**What is expected**
Return every line of the data below exactly, but do not include the images.

**Records excerpted from a collection**
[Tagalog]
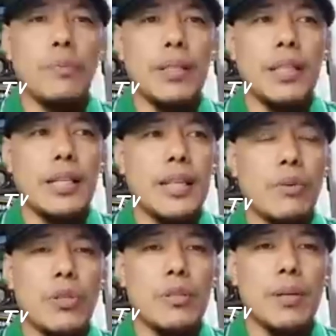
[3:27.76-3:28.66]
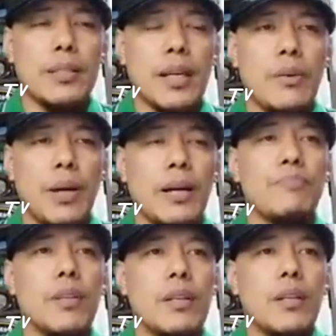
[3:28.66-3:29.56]
naman, dinadala ko siya sa mga dawa.
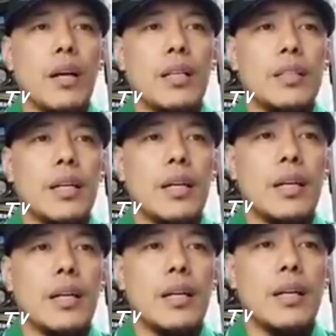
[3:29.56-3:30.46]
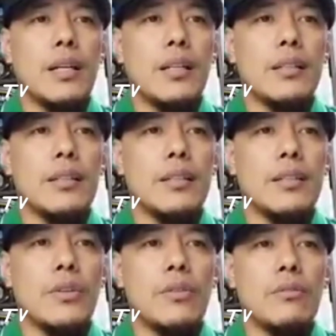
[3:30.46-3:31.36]
At uh,
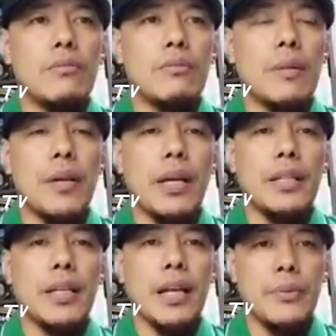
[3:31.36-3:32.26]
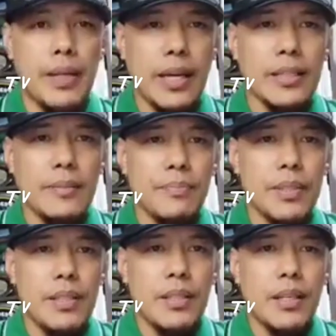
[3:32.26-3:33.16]
nung kami ay nagkahiwalay,
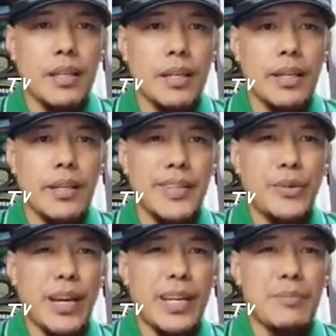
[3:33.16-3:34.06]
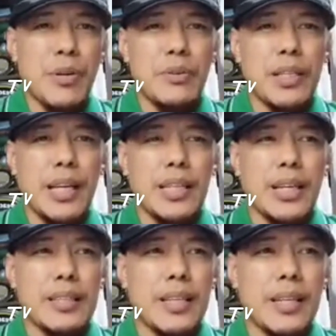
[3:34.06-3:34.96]
eh, hindi ko na alam kung ano
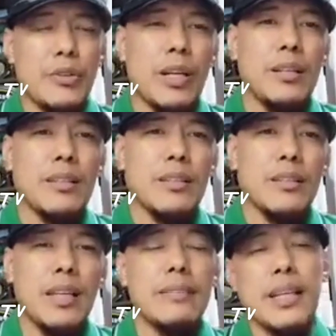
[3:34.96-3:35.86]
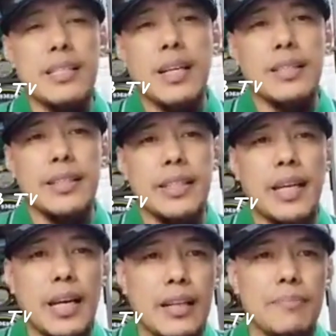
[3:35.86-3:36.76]
nangyari. At uh, yun ang landas sa kanyang
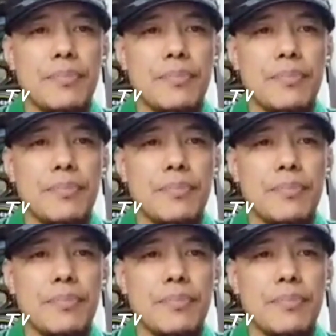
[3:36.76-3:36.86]
tinahak.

**Task result**
[Tagalog]
[3:27.76-3:28.66]
[3:28.66-3:29.56]
naman, dinadala ko siya sa mga dawa.
[3:29.56-3:30.46]
[3:30.46-3:31.36]
At uh,
[3:31.36-3:32.26]
[3:32.26-3:33.16]
nung kami ay nagkahiwalay,
[3:33.16-3:34.06]
[3:34.06-3:34.96]
eh, hindi ko na alam kung ano
[3:34.96-3:35.86]
[3:35.86-3:36.76]
nangyari. At uh, yun ang landas sa kanyang
[3:36.76-3:36.86]
tinahak.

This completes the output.